EXERCISE INSTRUCTIONS
The records below are to be written out exactly, with every picture omitted.

(Data records)

────────────────────

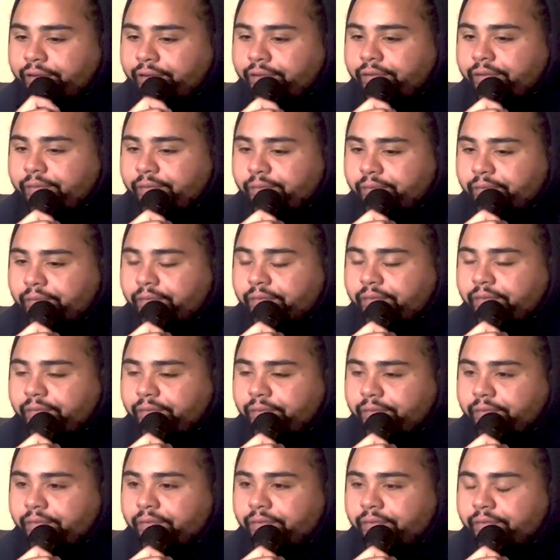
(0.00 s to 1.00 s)

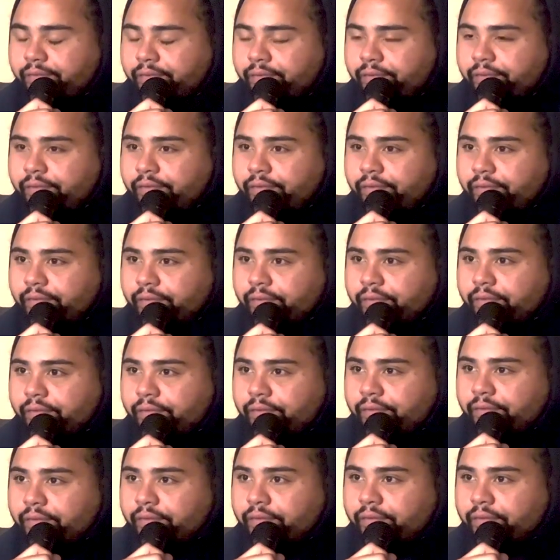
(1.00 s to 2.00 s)

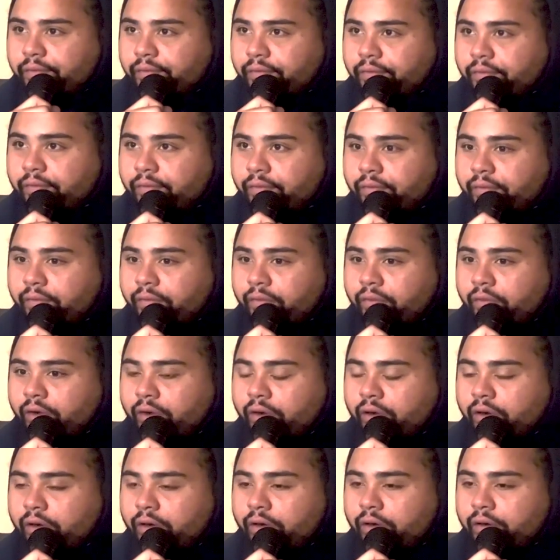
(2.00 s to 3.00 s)

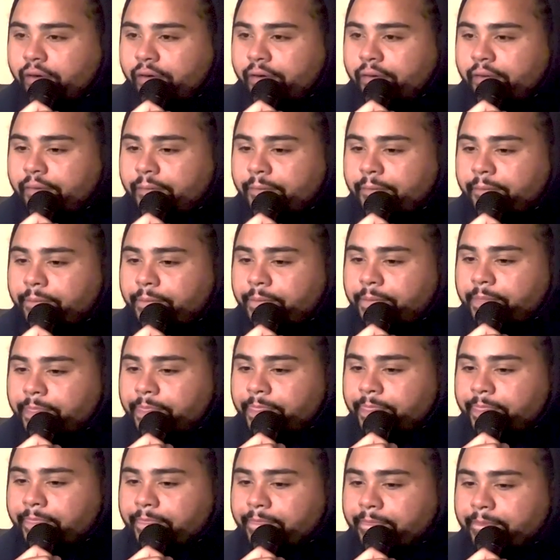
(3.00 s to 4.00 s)

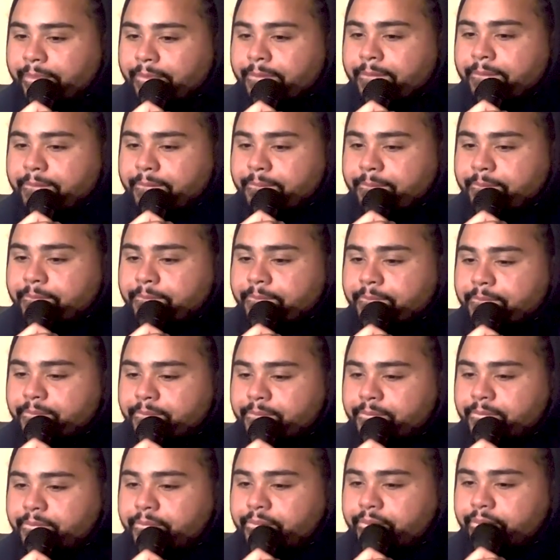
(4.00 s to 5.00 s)

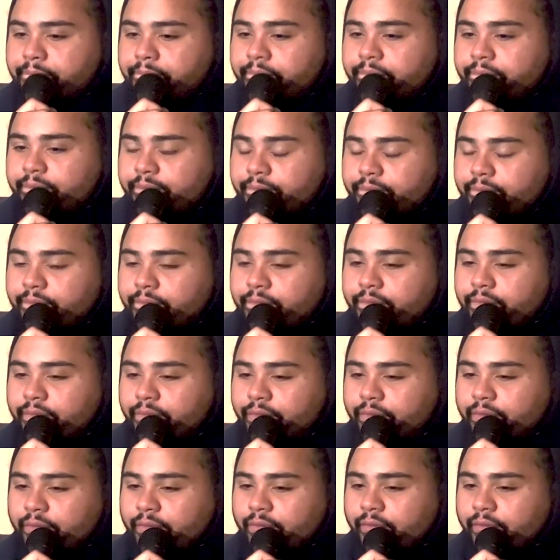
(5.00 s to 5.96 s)
No words are spoken by the person on screen.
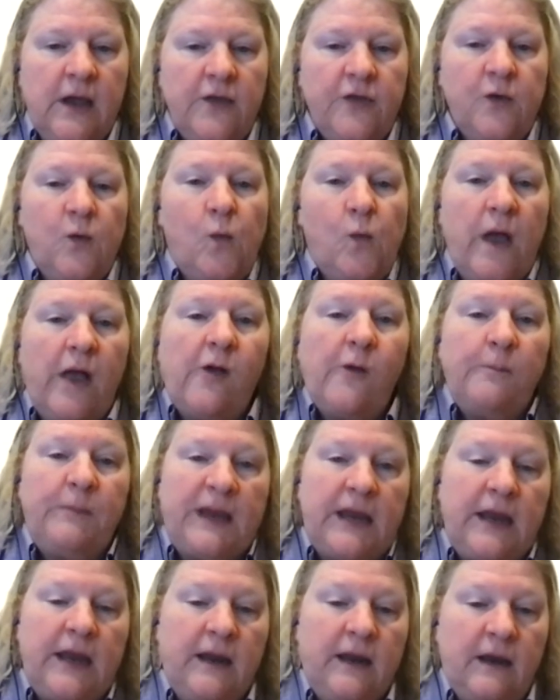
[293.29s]

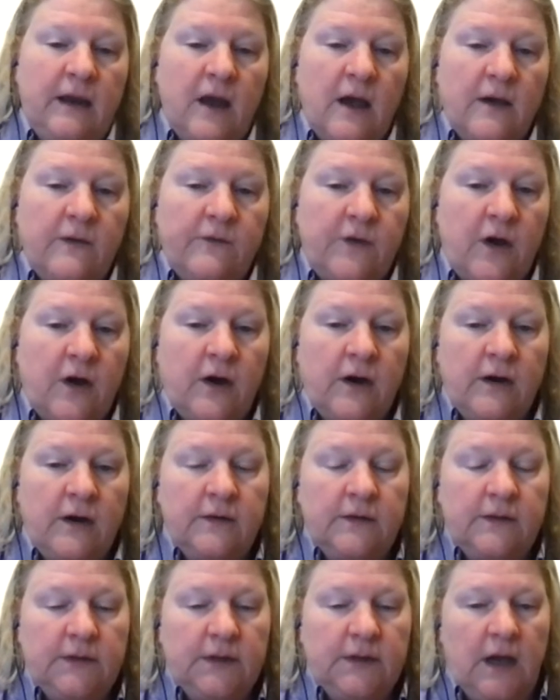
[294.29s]
well-being of
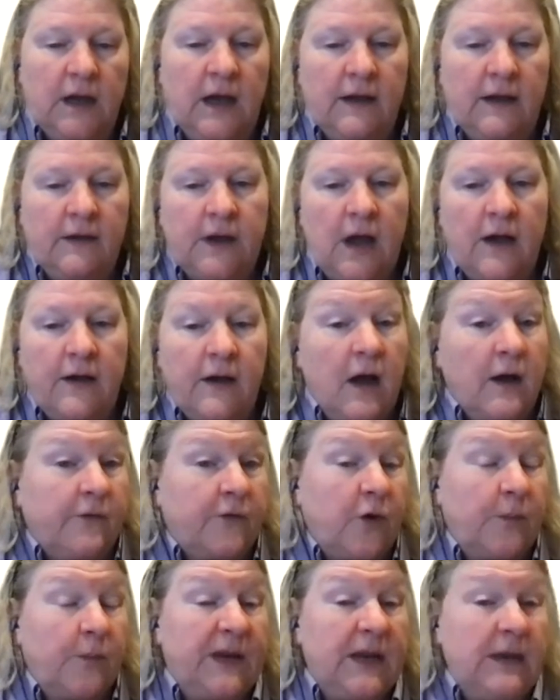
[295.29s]
our
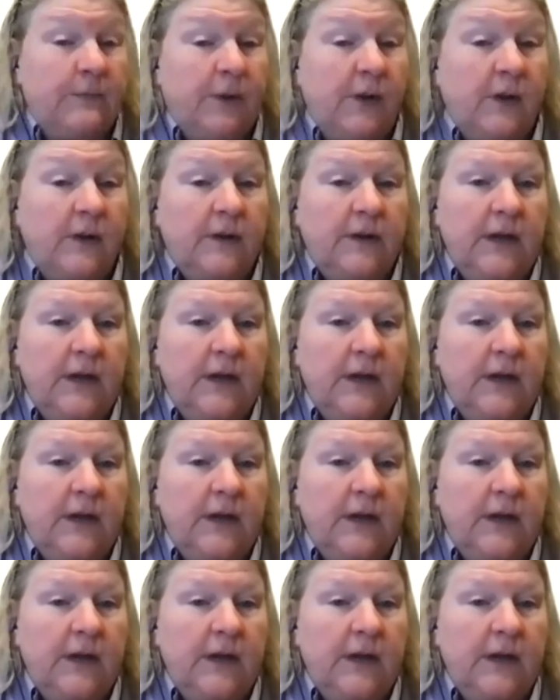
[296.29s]
people.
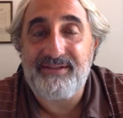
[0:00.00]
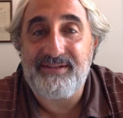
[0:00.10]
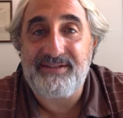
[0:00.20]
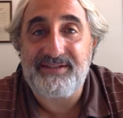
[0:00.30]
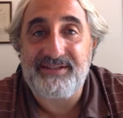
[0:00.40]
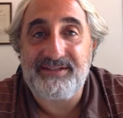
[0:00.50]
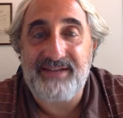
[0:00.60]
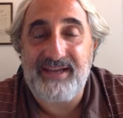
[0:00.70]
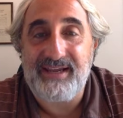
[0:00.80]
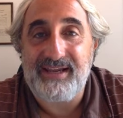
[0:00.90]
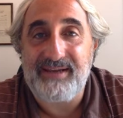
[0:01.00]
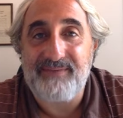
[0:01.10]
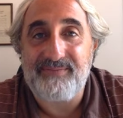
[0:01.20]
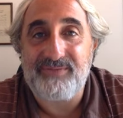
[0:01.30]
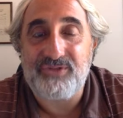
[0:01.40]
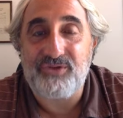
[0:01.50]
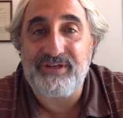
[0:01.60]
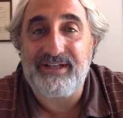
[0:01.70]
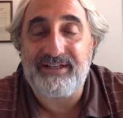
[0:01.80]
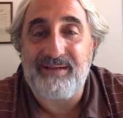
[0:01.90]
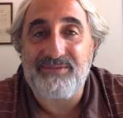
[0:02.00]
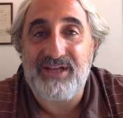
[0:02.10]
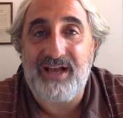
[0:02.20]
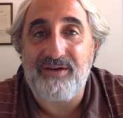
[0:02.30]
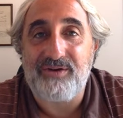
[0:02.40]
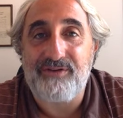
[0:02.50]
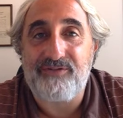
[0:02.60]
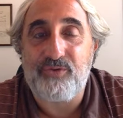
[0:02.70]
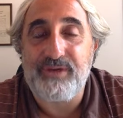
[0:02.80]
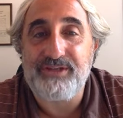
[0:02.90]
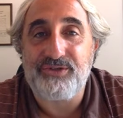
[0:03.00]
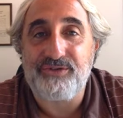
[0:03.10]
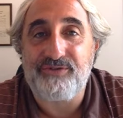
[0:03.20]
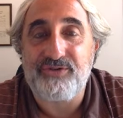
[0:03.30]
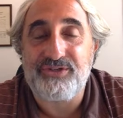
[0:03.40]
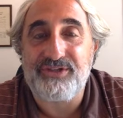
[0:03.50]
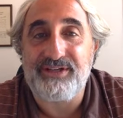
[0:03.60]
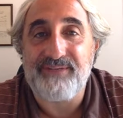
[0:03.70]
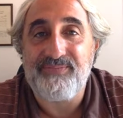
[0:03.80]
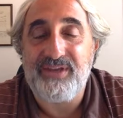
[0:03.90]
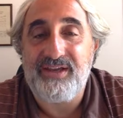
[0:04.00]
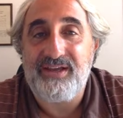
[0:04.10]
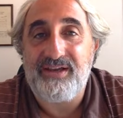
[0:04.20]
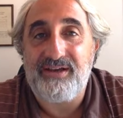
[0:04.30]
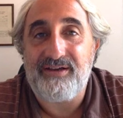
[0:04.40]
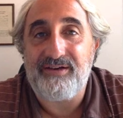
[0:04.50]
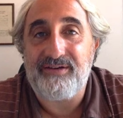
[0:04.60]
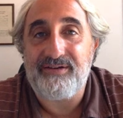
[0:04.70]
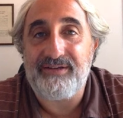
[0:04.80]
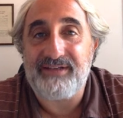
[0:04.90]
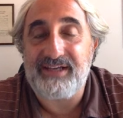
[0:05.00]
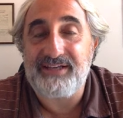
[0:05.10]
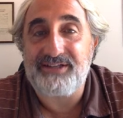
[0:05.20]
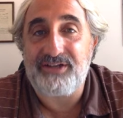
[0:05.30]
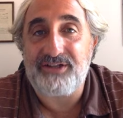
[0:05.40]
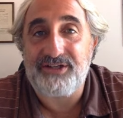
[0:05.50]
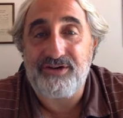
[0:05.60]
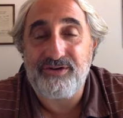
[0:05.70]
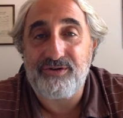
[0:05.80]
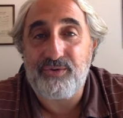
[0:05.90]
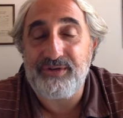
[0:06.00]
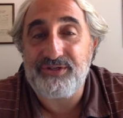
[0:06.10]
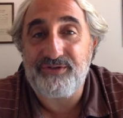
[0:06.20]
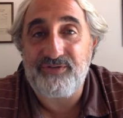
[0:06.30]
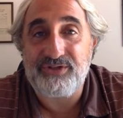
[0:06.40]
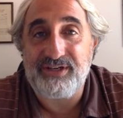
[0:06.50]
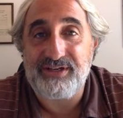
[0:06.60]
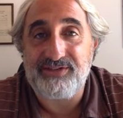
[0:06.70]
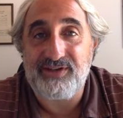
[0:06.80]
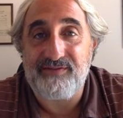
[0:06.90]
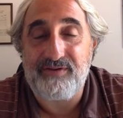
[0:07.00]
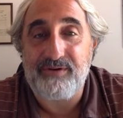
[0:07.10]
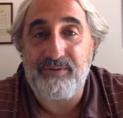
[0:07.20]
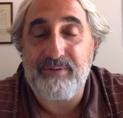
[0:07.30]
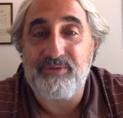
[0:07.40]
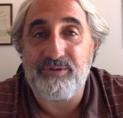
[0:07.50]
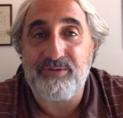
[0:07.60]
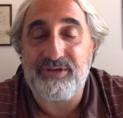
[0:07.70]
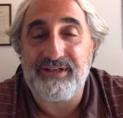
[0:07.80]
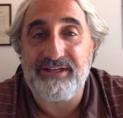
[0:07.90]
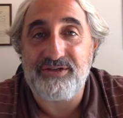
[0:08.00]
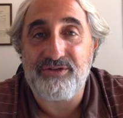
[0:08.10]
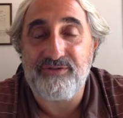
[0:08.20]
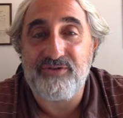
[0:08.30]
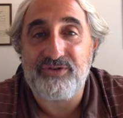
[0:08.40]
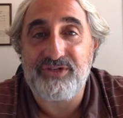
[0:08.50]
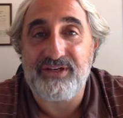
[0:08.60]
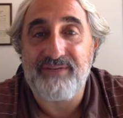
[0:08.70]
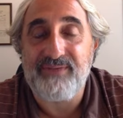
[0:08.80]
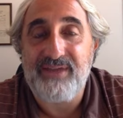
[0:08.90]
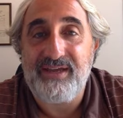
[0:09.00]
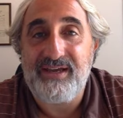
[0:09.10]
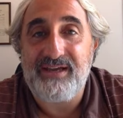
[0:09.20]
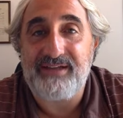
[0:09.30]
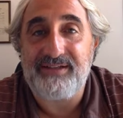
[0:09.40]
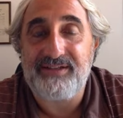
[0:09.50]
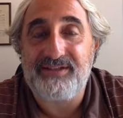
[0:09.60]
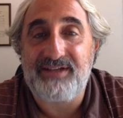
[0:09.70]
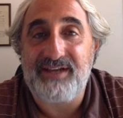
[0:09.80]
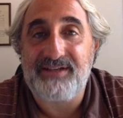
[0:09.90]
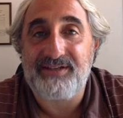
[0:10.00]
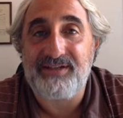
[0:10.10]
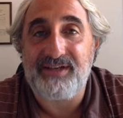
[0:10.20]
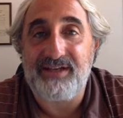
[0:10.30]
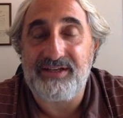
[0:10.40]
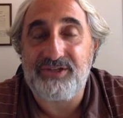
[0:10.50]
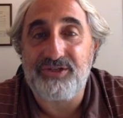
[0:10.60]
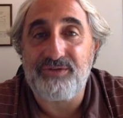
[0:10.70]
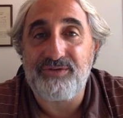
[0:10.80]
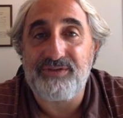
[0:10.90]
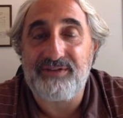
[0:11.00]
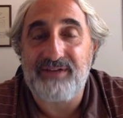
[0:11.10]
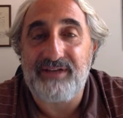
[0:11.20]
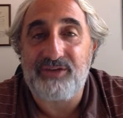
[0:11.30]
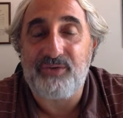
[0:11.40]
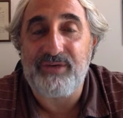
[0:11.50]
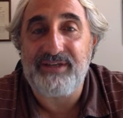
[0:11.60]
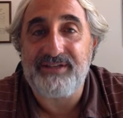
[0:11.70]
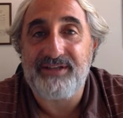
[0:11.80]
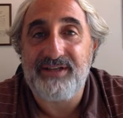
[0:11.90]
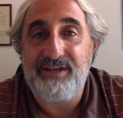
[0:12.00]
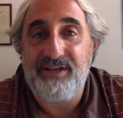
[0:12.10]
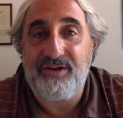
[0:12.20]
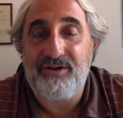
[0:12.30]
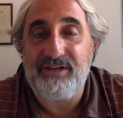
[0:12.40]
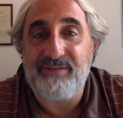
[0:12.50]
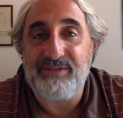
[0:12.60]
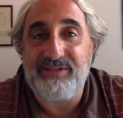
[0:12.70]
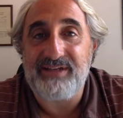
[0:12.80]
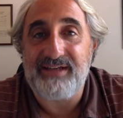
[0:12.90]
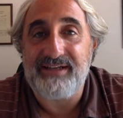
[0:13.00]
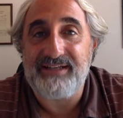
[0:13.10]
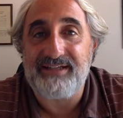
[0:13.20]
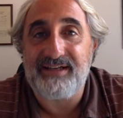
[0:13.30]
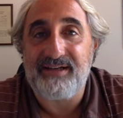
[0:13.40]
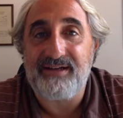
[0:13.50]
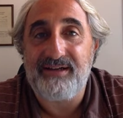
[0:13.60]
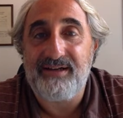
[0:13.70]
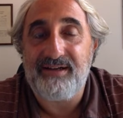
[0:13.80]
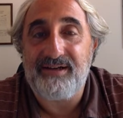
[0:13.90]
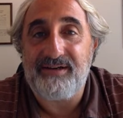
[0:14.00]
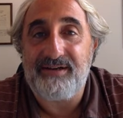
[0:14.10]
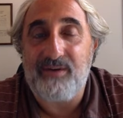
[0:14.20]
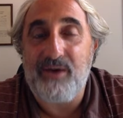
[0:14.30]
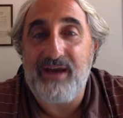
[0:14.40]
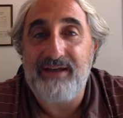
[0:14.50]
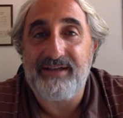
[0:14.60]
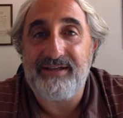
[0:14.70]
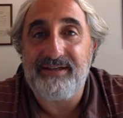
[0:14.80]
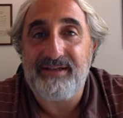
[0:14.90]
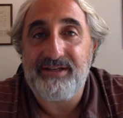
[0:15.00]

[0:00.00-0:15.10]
This is a story that comes out of Queen's University in Kingston, Ontario. Queen's University is a very reputable Canadian university, and in this case a student at Queen's, her name is Anisa Rawhani.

────────────────────

SOLUTION
(0.00 s to 1.00 s)

(1.00 s to 2.00 s)

(2.00 s to 3.00 s)

(3.00 s to 4.00 s)

(4.00 s to 5.00 s)

(5.00 s to 5.96 s)
No words are spoken by the person on screen.
[293.29s]

[294.29s]
well-being of
[295.29s]
our
[296.29s]
people.
[0:00.00]
[0:00.10]
[0:00.20]
[0:00.30]
[0:00.40]
[0:00.50]
[0:00.60]
[0:00.70]
[0:00.80]
[0:00.90]
[0:01.00]
[0:01.10]
[0:01.20]
[0:01.30]
[0:01.40]
[0:01.50]
[0:01.60]
[0:01.70]
[0:01.80]
[0:01.90]
[0:02.00]
[0:02.10]
[0:02.20]
[0:02.30]
[0:02.40]
[0:02.50]
[0:02.60]
[0:02.70]
[0:02.80]
[0:02.90]
[0:03.00]
[0:03.10]
[0:03.20]
[0:03.30]
[0:03.40]
[0:03.50]
[0:03.60]
[0:03.70]
[0:03.80]
[0:03.90]
[0:04.00]
[0:04.10]
[0:04.20]
[0:04.30]
[0:04.40]
[0:04.50]
[0:04.60]
[0:04.70]
[0:04.80]
[0:04.90]
[0:05.00]
[0:05.10]
[0:05.20]
[0:05.30]
[0:05.40]
[0:05.50]
[0:05.60]
[0:05.70]
[0:05.80]
[0:05.90]
[0:06.00]
[0:06.10]
[0:06.20]
[0:06.30]
[0:06.40]
[0:06.50]
[0:06.60]
[0:06.70]
[0:06.80]
[0:06.90]
[0:07.00]
[0:07.10]
[0:07.20]
[0:07.30]
[0:07.40]
[0:07.50]
[0:07.60]
[0:07.70]
[0:07.80]
[0:07.90]
[0:08.00]
[0:08.10]
[0:08.20]
[0:08.30]
[0:08.40]
[0:08.50]
[0:08.60]
[0:08.70]
[0:08.80]
[0:08.90]
[0:09.00]
[0:09.10]
[0:09.20]
[0:09.30]
[0:09.40]
[0:09.50]
[0:09.60]
[0:09.70]
[0:09.80]
[0:09.90]
[0:10.00]
[0:10.10]
[0:10.20]
[0:10.30]
[0:10.40]
[0:10.50]
[0:10.60]
[0:10.70]
[0:10.80]
[0:10.90]
[0:11.00]
[0:11.10]
[0:11.20]
[0:11.30]
[0:11.40]
[0:11.50]
[0:11.60]
[0:11.70]
[0:11.80]
[0:11.90]
[0:12.00]
[0:12.10]
[0:12.20]
[0:12.30]
[0:12.40]
[0:12.50]
[0:12.60]
[0:12.70]
[0:12.80]
[0:12.90]
[0:13.00]
[0:13.10]
[0:13.20]
[0:13.30]
[0:13.40]
[0:13.50]
[0:13.60]
[0:13.70]
[0:13.80]
[0:13.90]
[0:14.00]
[0:14.10]
[0:14.20]
[0:14.30]
[0:14.40]
[0:14.50]
[0:14.60]
[0:14.70]
[0:14.80]
[0:14.90]
[0:15.00]

[0:00.00-0:15.10]
This is a story that comes out of Queen's University in Kingston, Ontario. Queen's University is a very reputable Canadian university, and in this case a student at Queen's, her name is Anisa Rawhani.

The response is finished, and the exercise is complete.